Dataset extract:
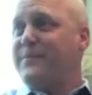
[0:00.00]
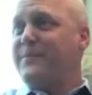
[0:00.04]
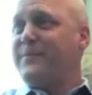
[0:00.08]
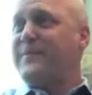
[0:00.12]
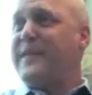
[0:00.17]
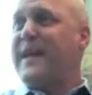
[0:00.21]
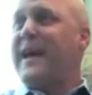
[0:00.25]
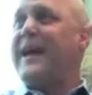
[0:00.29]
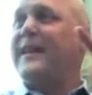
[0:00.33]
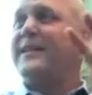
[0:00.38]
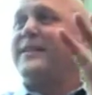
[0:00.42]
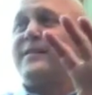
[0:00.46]

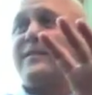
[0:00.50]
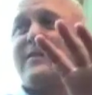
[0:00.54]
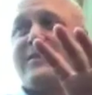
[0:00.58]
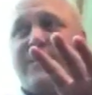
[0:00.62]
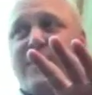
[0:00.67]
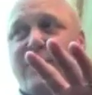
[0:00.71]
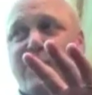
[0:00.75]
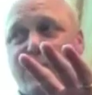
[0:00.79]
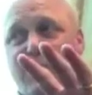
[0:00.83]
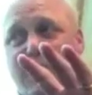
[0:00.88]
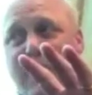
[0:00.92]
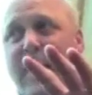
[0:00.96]
That
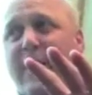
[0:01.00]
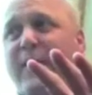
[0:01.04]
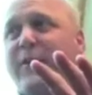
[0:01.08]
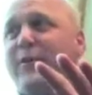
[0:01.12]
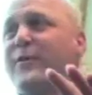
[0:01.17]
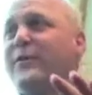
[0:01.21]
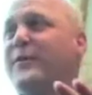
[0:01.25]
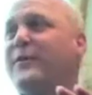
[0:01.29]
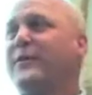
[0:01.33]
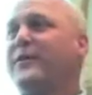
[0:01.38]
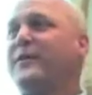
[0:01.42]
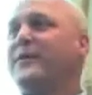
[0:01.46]
is better
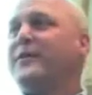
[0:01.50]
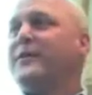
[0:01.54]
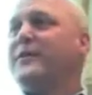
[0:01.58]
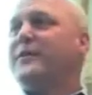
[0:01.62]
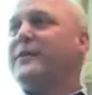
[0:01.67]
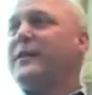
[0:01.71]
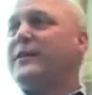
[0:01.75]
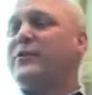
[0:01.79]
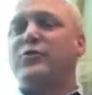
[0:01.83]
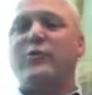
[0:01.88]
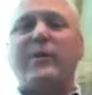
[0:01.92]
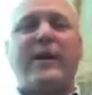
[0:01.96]

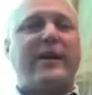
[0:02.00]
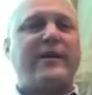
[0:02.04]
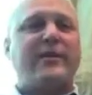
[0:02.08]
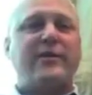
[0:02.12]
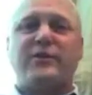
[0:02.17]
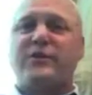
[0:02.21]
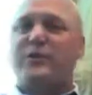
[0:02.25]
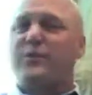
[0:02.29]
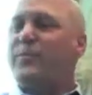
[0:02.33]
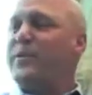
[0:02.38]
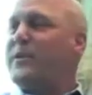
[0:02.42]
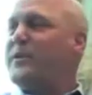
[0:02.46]
than trying
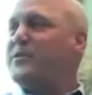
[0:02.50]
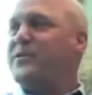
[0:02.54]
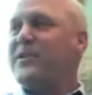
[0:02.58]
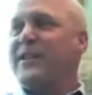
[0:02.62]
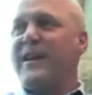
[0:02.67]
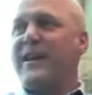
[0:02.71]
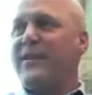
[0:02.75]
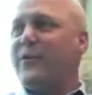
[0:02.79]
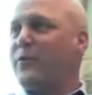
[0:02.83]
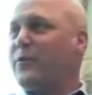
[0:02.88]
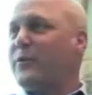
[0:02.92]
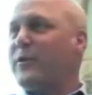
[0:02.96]
just to piece
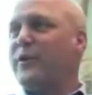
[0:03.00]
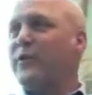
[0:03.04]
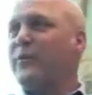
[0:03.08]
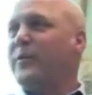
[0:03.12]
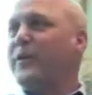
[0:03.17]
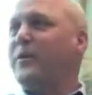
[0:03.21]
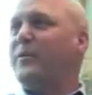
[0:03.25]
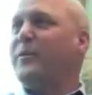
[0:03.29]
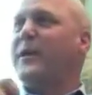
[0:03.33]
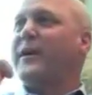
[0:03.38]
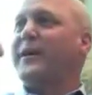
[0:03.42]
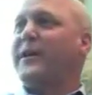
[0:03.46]
together a little
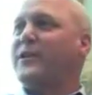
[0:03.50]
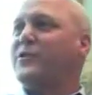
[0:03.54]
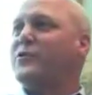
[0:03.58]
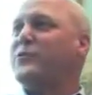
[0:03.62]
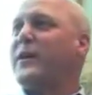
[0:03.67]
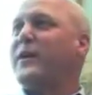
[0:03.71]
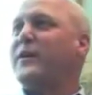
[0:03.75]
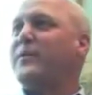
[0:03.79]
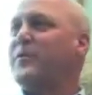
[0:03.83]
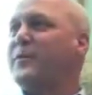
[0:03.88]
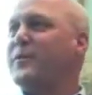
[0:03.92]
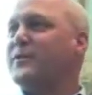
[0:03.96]
bit of money and
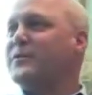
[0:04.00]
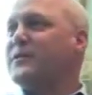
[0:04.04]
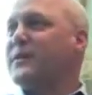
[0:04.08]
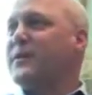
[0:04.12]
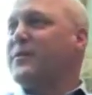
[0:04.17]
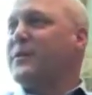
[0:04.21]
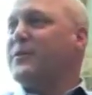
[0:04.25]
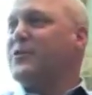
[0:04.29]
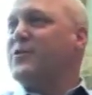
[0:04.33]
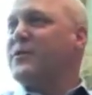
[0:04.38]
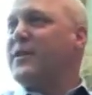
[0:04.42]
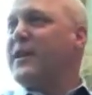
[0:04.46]
try to build
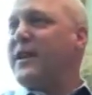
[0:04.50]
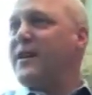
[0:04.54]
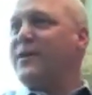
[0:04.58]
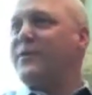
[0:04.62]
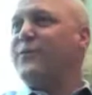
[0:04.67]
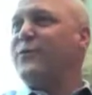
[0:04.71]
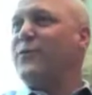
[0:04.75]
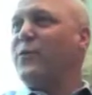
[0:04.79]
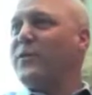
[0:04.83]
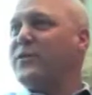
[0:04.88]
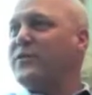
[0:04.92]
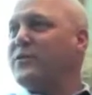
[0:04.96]
something that you can't
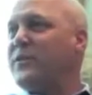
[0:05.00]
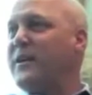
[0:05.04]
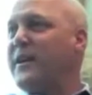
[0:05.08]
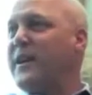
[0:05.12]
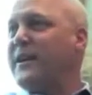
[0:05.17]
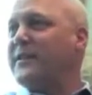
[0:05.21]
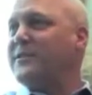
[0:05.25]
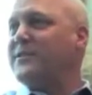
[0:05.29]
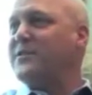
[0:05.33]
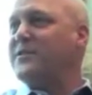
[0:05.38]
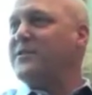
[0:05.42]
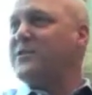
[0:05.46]
afford, you
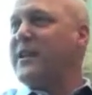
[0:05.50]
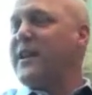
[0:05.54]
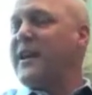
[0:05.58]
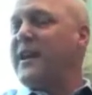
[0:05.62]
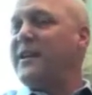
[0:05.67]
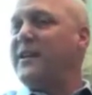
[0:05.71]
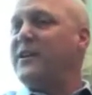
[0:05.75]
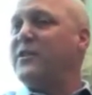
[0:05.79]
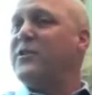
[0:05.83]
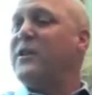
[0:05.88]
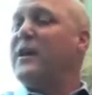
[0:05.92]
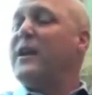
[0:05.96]
can't
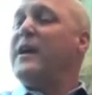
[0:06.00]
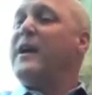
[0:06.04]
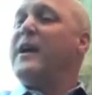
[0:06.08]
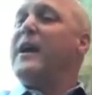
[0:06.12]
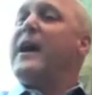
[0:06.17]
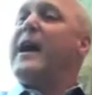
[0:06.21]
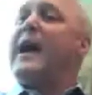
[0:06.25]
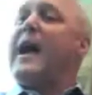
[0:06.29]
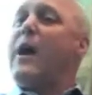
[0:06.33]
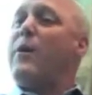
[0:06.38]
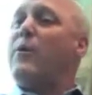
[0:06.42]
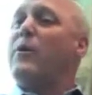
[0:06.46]
sustain. And
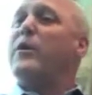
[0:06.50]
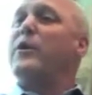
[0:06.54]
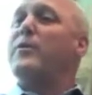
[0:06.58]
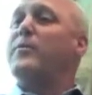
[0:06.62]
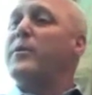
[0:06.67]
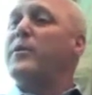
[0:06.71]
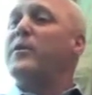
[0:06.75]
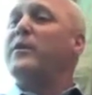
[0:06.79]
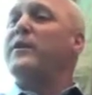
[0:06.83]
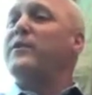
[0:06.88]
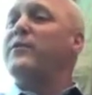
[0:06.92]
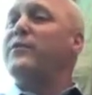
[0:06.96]
how a
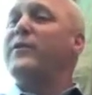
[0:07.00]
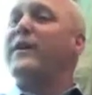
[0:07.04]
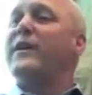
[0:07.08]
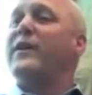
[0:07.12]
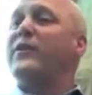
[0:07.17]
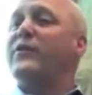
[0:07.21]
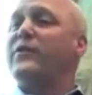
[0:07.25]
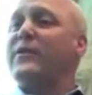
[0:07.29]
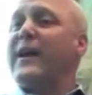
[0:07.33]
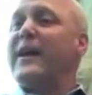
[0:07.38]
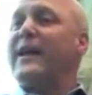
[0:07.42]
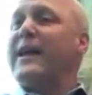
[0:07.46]
community
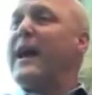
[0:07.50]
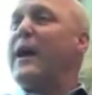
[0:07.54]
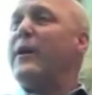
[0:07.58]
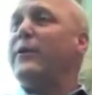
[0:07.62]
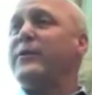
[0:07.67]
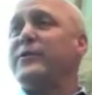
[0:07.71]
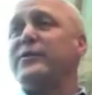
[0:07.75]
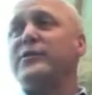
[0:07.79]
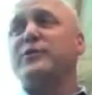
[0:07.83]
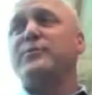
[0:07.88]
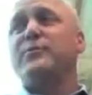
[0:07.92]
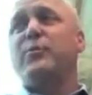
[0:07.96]
figures that
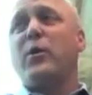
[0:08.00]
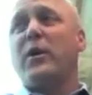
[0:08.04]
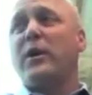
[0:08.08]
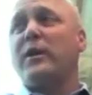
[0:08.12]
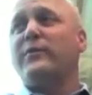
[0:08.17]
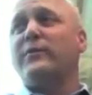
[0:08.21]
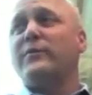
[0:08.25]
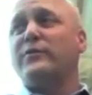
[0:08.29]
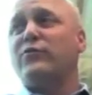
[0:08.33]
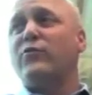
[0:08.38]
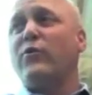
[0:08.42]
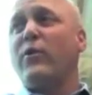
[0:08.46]
out is just
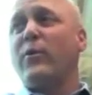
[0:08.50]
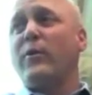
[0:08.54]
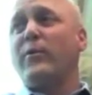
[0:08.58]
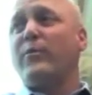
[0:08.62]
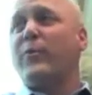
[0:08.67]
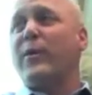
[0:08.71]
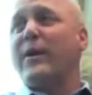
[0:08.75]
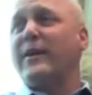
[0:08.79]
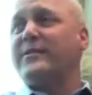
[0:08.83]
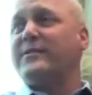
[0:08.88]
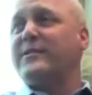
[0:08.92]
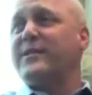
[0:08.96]
part of its growing
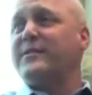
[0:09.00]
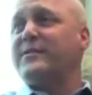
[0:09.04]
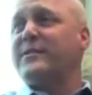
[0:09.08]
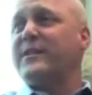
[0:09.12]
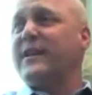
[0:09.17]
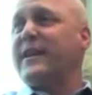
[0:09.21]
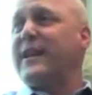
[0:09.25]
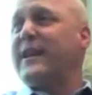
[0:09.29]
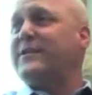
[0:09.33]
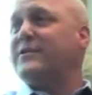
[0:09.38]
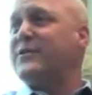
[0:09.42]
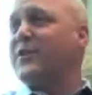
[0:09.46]
process
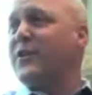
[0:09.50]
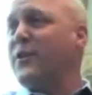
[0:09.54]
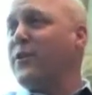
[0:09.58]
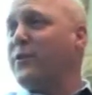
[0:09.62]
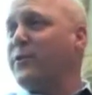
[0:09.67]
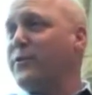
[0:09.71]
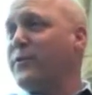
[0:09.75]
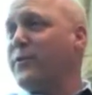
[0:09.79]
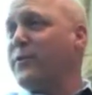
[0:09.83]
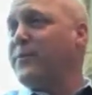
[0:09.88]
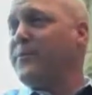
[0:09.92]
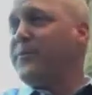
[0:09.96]
that it has to
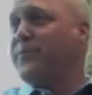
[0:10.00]
go through.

Description of the task:
Retype the listing above exactly as it appears, omitting the pictures.

Task result:
[0:00.00]
[0:00.04]
[0:00.08]
[0:00.12]
[0:00.17]
[0:00.21]
[0:00.25]
[0:00.29]
[0:00.33]
[0:00.38]
[0:00.42]
[0:00.46]

[0:00.50]
[0:00.54]
[0:00.58]
[0:00.62]
[0:00.67]
[0:00.71]
[0:00.75]
[0:00.79]
[0:00.83]
[0:00.88]
[0:00.92]
[0:00.96]
That
[0:01.00]
[0:01.04]
[0:01.08]
[0:01.12]
[0:01.17]
[0:01.21]
[0:01.25]
[0:01.29]
[0:01.33]
[0:01.38]
[0:01.42]
[0:01.46]
is better
[0:01.50]
[0:01.54]
[0:01.58]
[0:01.62]
[0:01.67]
[0:01.71]
[0:01.75]
[0:01.79]
[0:01.83]
[0:01.88]
[0:01.92]
[0:01.96]

[0:02.00]
[0:02.04]
[0:02.08]
[0:02.12]
[0:02.17]
[0:02.21]
[0:02.25]
[0:02.29]
[0:02.33]
[0:02.38]
[0:02.42]
[0:02.46]
than trying
[0:02.50]
[0:02.54]
[0:02.58]
[0:02.62]
[0:02.67]
[0:02.71]
[0:02.75]
[0:02.79]
[0:02.83]
[0:02.88]
[0:02.92]
[0:02.96]
just to piece
[0:03.00]
[0:03.04]
[0:03.08]
[0:03.12]
[0:03.17]
[0:03.21]
[0:03.25]
[0:03.29]
[0:03.33]
[0:03.38]
[0:03.42]
[0:03.46]
together a little
[0:03.50]
[0:03.54]
[0:03.58]
[0:03.62]
[0:03.67]
[0:03.71]
[0:03.75]
[0:03.79]
[0:03.83]
[0:03.88]
[0:03.92]
[0:03.96]
bit of money and
[0:04.00]
[0:04.04]
[0:04.08]
[0:04.12]
[0:04.17]
[0:04.21]
[0:04.25]
[0:04.29]
[0:04.33]
[0:04.38]
[0:04.42]
[0:04.46]
try to build
[0:04.50]
[0:04.54]
[0:04.58]
[0:04.62]
[0:04.67]
[0:04.71]
[0:04.75]
[0:04.79]
[0:04.83]
[0:04.88]
[0:04.92]
[0:04.96]
something that you can't
[0:05.00]
[0:05.04]
[0:05.08]
[0:05.12]
[0:05.17]
[0:05.21]
[0:05.25]
[0:05.29]
[0:05.33]
[0:05.38]
[0:05.42]
[0:05.46]
afford, you
[0:05.50]
[0:05.54]
[0:05.58]
[0:05.62]
[0:05.67]
[0:05.71]
[0:05.75]
[0:05.79]
[0:05.83]
[0:05.88]
[0:05.92]
[0:05.96]
can't
[0:06.00]
[0:06.04]
[0:06.08]
[0:06.12]
[0:06.17]
[0:06.21]
[0:06.25]
[0:06.29]
[0:06.33]
[0:06.38]
[0:06.42]
[0:06.46]
sustain. And
[0:06.50]
[0:06.54]
[0:06.58]
[0:06.62]
[0:06.67]
[0:06.71]
[0:06.75]
[0:06.79]
[0:06.83]
[0:06.88]
[0:06.92]
[0:06.96]
how a
[0:07.00]
[0:07.04]
[0:07.08]
[0:07.12]
[0:07.17]
[0:07.21]
[0:07.25]
[0:07.29]
[0:07.33]
[0:07.38]
[0:07.42]
[0:07.46]
community
[0:07.50]
[0:07.54]
[0:07.58]
[0:07.62]
[0:07.67]
[0:07.71]
[0:07.75]
[0:07.79]
[0:07.83]
[0:07.88]
[0:07.92]
[0:07.96]
figures that
[0:08.00]
[0:08.04]
[0:08.08]
[0:08.12]
[0:08.17]
[0:08.21]
[0:08.25]
[0:08.29]
[0:08.33]
[0:08.38]
[0:08.42]
[0:08.46]
out is just
[0:08.50]
[0:08.54]
[0:08.58]
[0:08.62]
[0:08.67]
[0:08.71]
[0:08.75]
[0:08.79]
[0:08.83]
[0:08.88]
[0:08.92]
[0:08.96]
part of its growing
[0:09.00]
[0:09.04]
[0:09.08]
[0:09.12]
[0:09.17]
[0:09.21]
[0:09.25]
[0:09.29]
[0:09.33]
[0:09.38]
[0:09.42]
[0:09.46]
process
[0:09.50]
[0:09.54]
[0:09.58]
[0:09.62]
[0:09.67]
[0:09.71]
[0:09.75]
[0:09.79]
[0:09.83]
[0:09.88]
[0:09.92]
[0:09.96]
that it has to
[0:10.00]
go through.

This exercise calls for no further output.